Start of Block

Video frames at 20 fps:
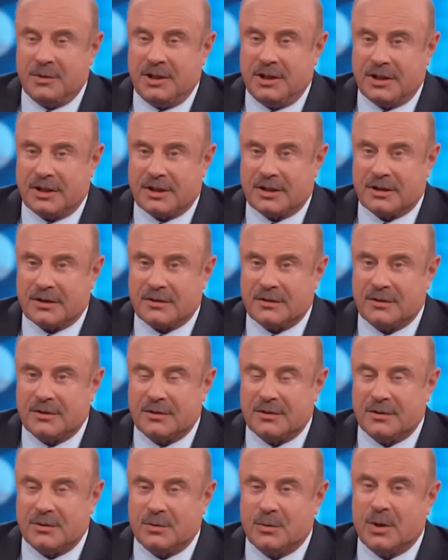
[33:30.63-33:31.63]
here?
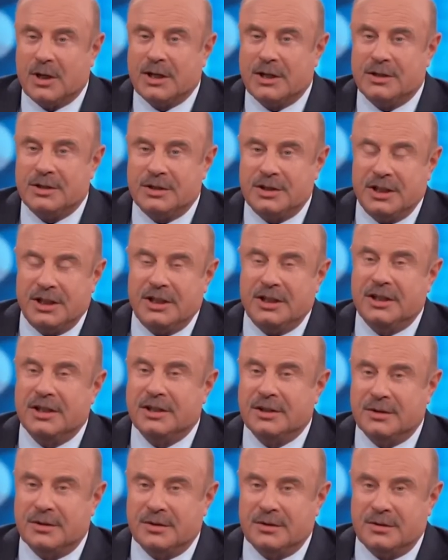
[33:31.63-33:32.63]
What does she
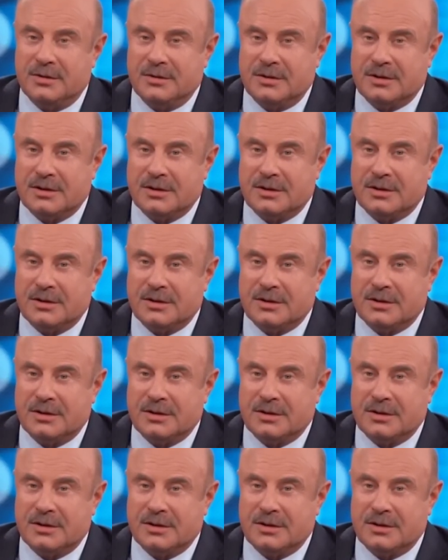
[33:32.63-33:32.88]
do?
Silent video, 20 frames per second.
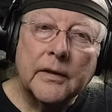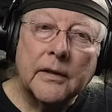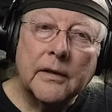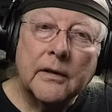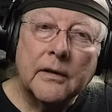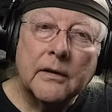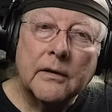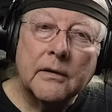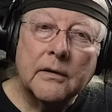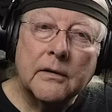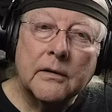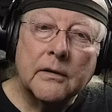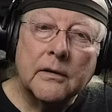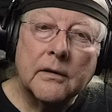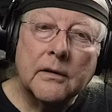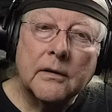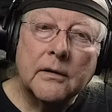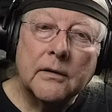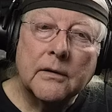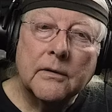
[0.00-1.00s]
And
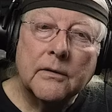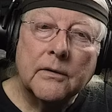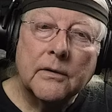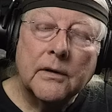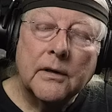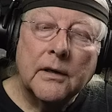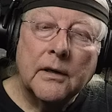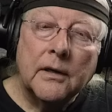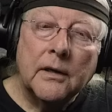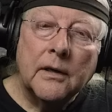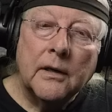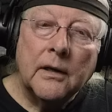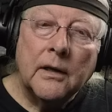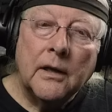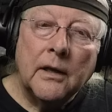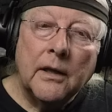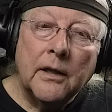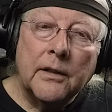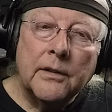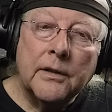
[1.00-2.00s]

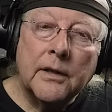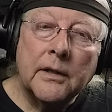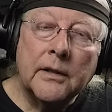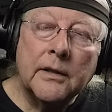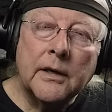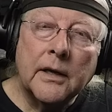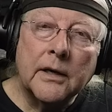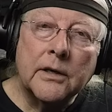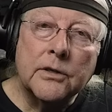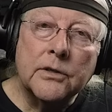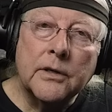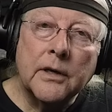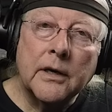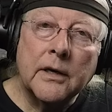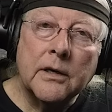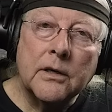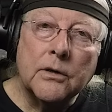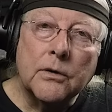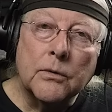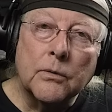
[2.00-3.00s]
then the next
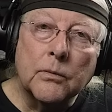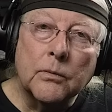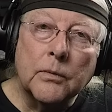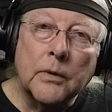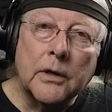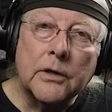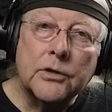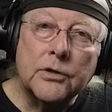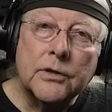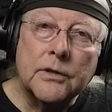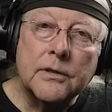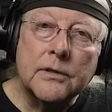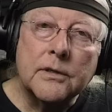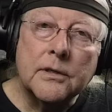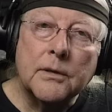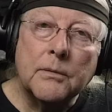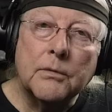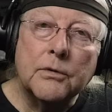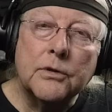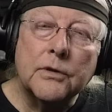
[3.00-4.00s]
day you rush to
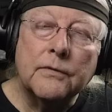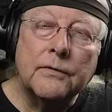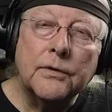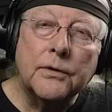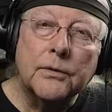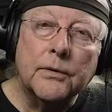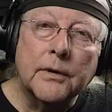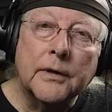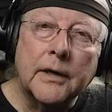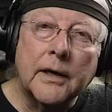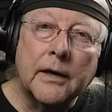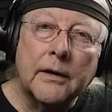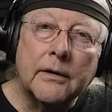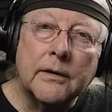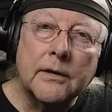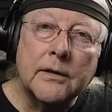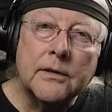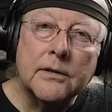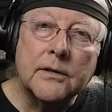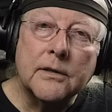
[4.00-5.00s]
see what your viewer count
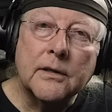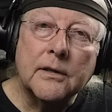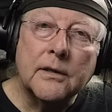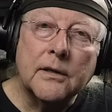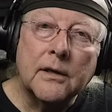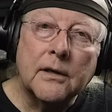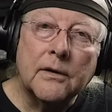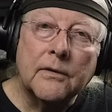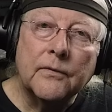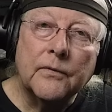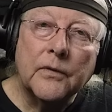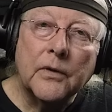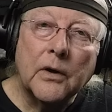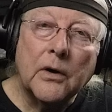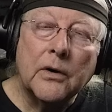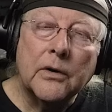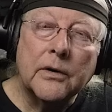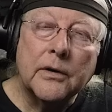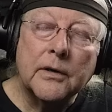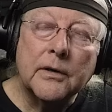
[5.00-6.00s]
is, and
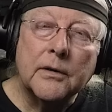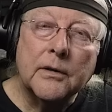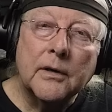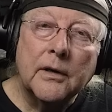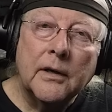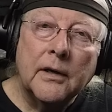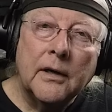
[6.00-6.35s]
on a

End of Block

:: WHAT IS REQUIRED ::
The listing above should be repeated word for word, pictures removed.

:: EXERCISE OUTPUT ::
Video frames at 20 fps:
[33:30.63-33:31.63]
here?
[33:31.63-33:32.63]
What does she
[33:32.63-33:32.88]
do?
Silent video, 20 frames per second.
[0.00-1.00s]
And
[1.00-2.00s]

[2.00-3.00s]
then the next
[3.00-4.00s]
day you rush to
[4.00-5.00s]
see what your viewer count
[5.00-6.00s]
is, and
[6.00-6.35s]
on a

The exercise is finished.